Regulatory drivers for ISO 17025 accreditation worldwide
Accreditation is not a luxury — regulators around the world require it in critical contexts.
European Union — Drinking Water Directive (EU) 2020/2184
Sets the quality standards for water intended for human consumption across all EU member states. Requires analyses to be performed by laboratories accredited to ISO/IEC 17025. Introduces new parameters including PFAS (mandatory parametric value from January 2026), bisphenol A, chlorite, chlorate, uranium and haloacetic acids.
United States — Safe Drinking Water Act and EPA framework
The EPA sets maximum contaminant levels (MCLs) for drinking water. State certification programmes, often aligned with NELAP, require laboratories to demonstrate competence through accreditation or equivalent certification. A2LA and NVLAP provide accreditation services recognised across multiple states.
United Kingdom — Water Supply (Water Quality) Regulations
Post-Brexit, UKAS remains the sole accreditation body. Drinking-water testing laboratories must hold UKAS accreditation under ISO 17025 to produce legally valid results.
Spain-specific regulations: Royal Decree 3/2023 (drinking water), Royal Decree 487/2022 (Legionella) and Law 9/2017 (public procurement) all explicitly require or strongly favour ENAC accreditation under ISO 17025. The Spanish system for drinking water quality reporting is SINAC (Sistema de Información Nacional de Agua de Consumo), which aggregates analytical data from accredited laboratories.

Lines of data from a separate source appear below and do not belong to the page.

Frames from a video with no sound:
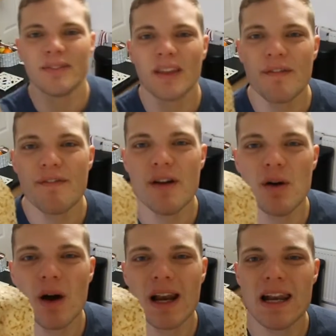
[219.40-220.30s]
I
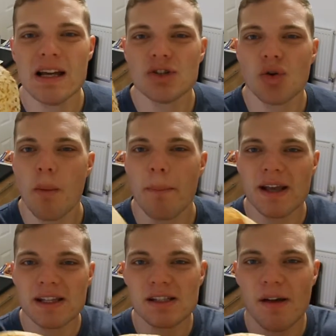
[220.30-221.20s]
feel a little
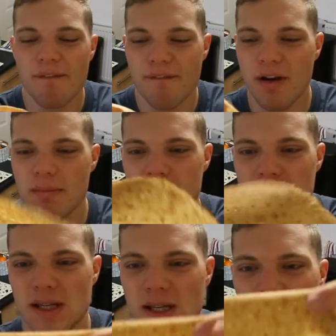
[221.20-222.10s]
bit
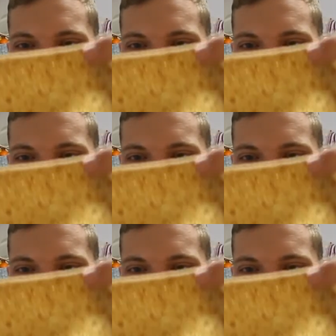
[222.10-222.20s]
flimsy.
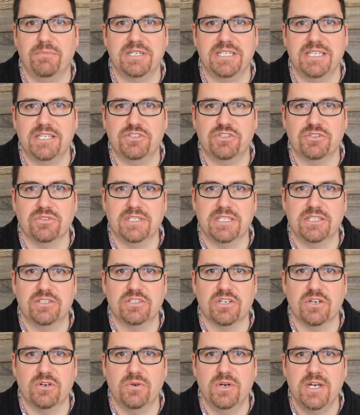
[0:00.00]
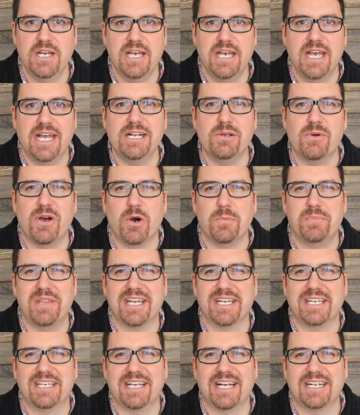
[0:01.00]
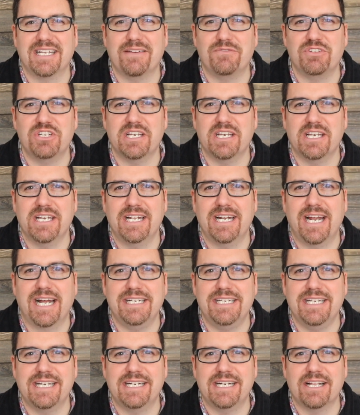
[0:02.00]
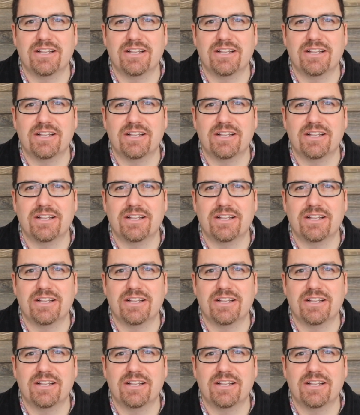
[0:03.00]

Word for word: potentially. So anyway, I hope that kind of gives you an idea.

Frequently asked questions about ISO 17025 and LIMS
Is a LIMS mandatory for accreditation?
No. The standard does not specifically require a LIMS. However, the new 2025 edition introduces requirements on information technology that make it practically unfeasible to manage accreditation with manual methods or spreadsheets in laboratories with medium to high workloads.

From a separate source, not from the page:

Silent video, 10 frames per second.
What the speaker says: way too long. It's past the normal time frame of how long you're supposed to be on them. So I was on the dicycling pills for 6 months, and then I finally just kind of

How long does the accreditation process take?
The typical process ranges from 6 to 18 months, depending on the scope requested and the maturity of the laboratory’s management system. A well-configured LIMS significantly reduces the documentation and implementation phase.

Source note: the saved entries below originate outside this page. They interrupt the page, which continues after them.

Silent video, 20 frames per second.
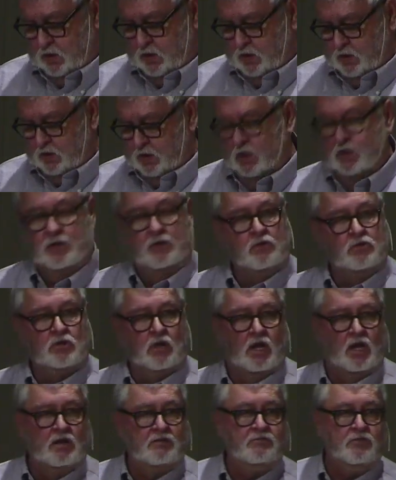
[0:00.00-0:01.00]
And there's a
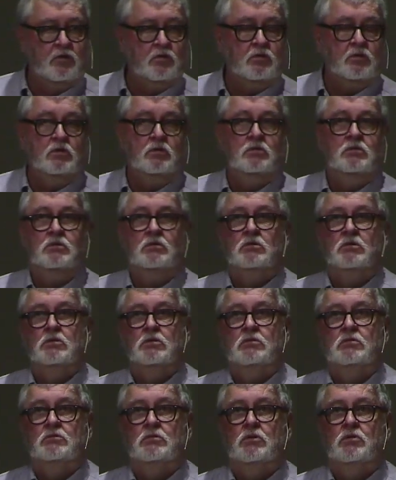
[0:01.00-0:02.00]
lot of folk
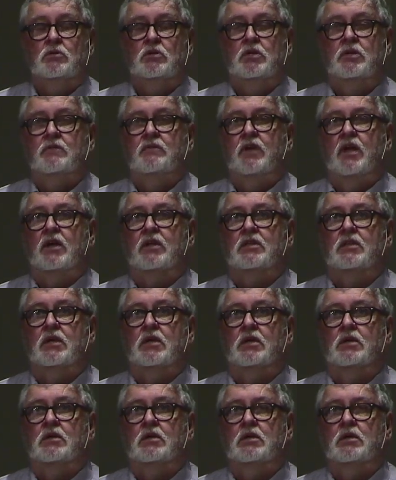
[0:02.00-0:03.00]
who, who live like
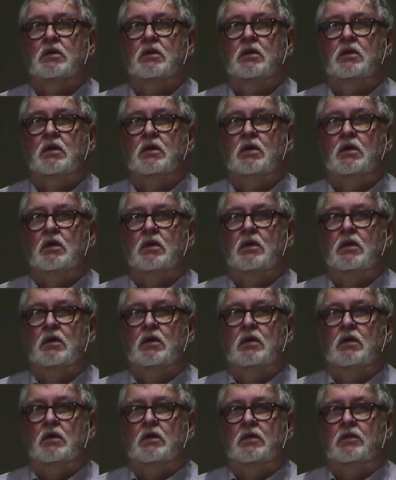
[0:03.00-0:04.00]
that.
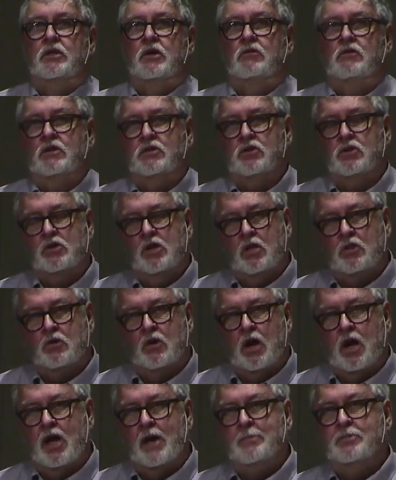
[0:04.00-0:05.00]
There is another
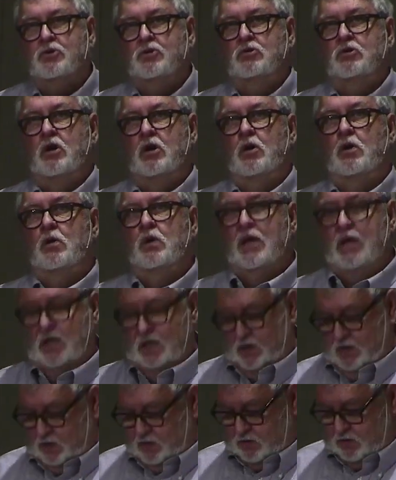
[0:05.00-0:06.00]
option, though,
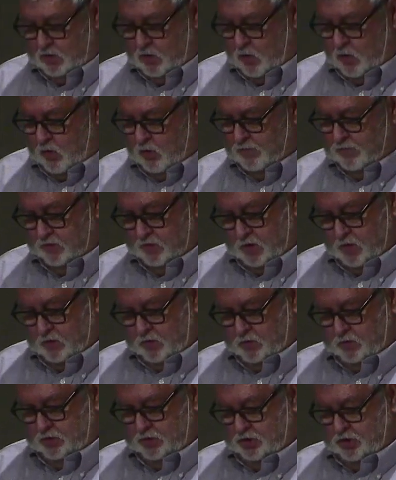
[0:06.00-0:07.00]
and it's over
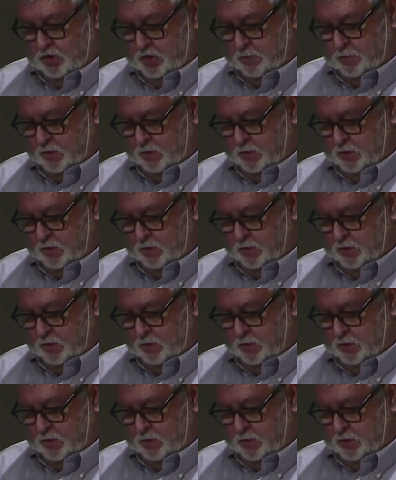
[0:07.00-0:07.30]
ownership.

What happens if my laboratory is not accredited and I perform regulated water analyses?
Results may lack legal validity under the applicable regulations in your jurisdiction — whether the EU Drinking Water Directive, US EPA requirements or UK water quality regulations. Operators contracting non-accredited laboratories for regulated analyses risk sanctions and invalidation of results.
Does ISO/IEC 17025:2025 invalidate my current accreditation under the 2017 edition?
Not immediately. Normative transitions typically include an adaptation period defined by each national accreditation body. Laboratories should monitor official communications from their accreditation body regarding transition timelines and requirements.
Conclusion: accreditation as a digital competitive advantage
ISO/IEC 17025 is not a bureaucratic hurdle — it is the mechanism that guarantees your laboratory’s results have scientific, legal and commercial value. With the new 2025 edition, digitalisation is no longer optional — it becomes an assessable component of technical competence.
A LIMS such as Zendo LIMS does not replace the laboratory’s technical knowledge, but it multiplies the capacity to demonstrate it. End-to-end traceability, paperless document control, automated result validation, direct instrument connection and standardised reports with digital signature — everything an auditor looks for, in a single system.
The question is no longer whether your laboratory needs a LIMS to maintain accreditation. The question is how much longer you can afford not to have one.